As much as I would love to take your offer I think that there might be someone else on the forum that could use a free lens. I could easily buy one for cheap(I think). If it's one think that I learned from being in the Air Force it's to put others that's in more need before yourself. However if no one takes it or shows interest in it I would gladly take it off of your hands. 
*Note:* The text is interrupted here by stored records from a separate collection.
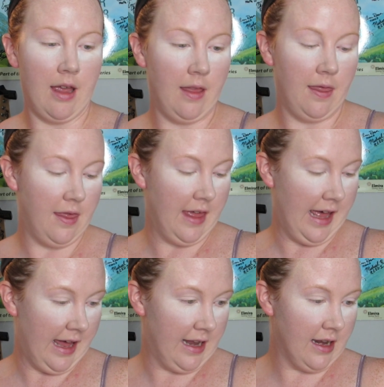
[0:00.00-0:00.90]
and
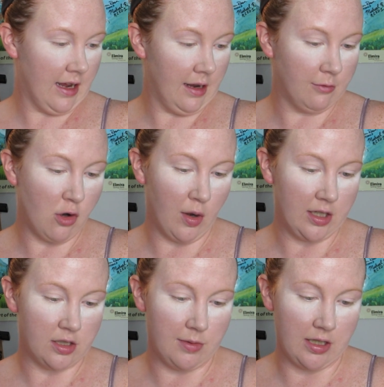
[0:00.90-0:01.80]
then I'm
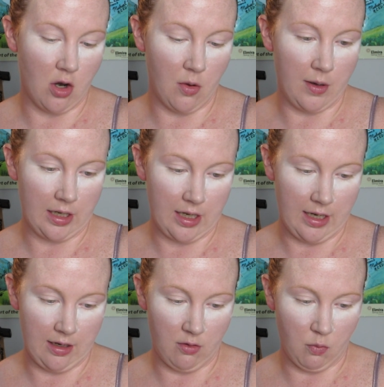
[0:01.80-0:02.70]
going to be going
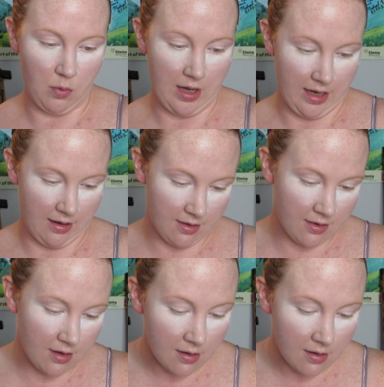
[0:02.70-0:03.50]
in with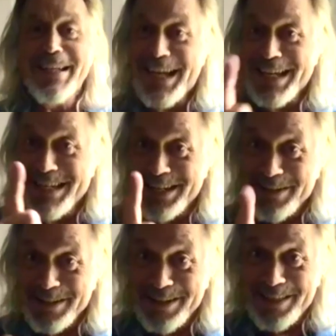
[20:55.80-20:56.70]
Hey,
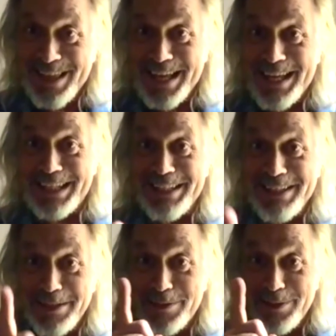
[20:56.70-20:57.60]
now that
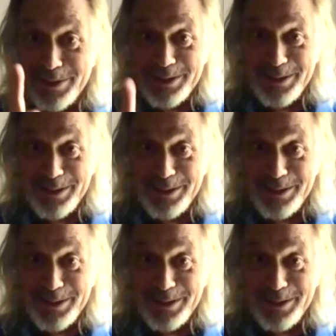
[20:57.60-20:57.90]
is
Thank you so much for the offer. 

--Thanks


----------



## Ron Evers

Its slow @ f5.6 but I really like my Canon FD 300/5.6 on my M4/3 cameras. 

Examples:







These were hand held.


----------



## Patriot

Ron Evers said:


> Its slow @ f5.6 but I really like my Canon FD 300/5.6 on my M4/3 cameras.
> 
> Examples:
> 
> View attachment 34230
> 
> 
> View attachment 34231
> 
> These were hand held.



Those are pretty good hand held for a slow lens as such.


1 


Shoot in Warm Bokeh by Jarrett_Hunt, on Flickr

This was shot wide open on the Tak 135 2.5 I really like this lens a lot!! 

2.


Brownie2-Tak 200 5.6 test by Jarrett_Hunt, on Flickr

Tak 200 5.6 wide open. 

3. 


Brownie3-Tak 200 5.6 test by Jarrett_Hunt, on Flickr

Tak 200 5.6 at F8 

4. 


Brownie4-Tak 200 5.6 test by Jarrett_Hunt, on Flickr

Tak 200 5.6 not so sure but maybe between F5.6 and F8

I didn't have a super model to test the new takumar with so I had to use the dog in my room. I notice fringing but that could be because it's doesn't have the SMC markings. Nothing that can't be fixed in lightroom.


----------



## Patriot

I finally found the 200mm 3.5 with tripod collar.


----------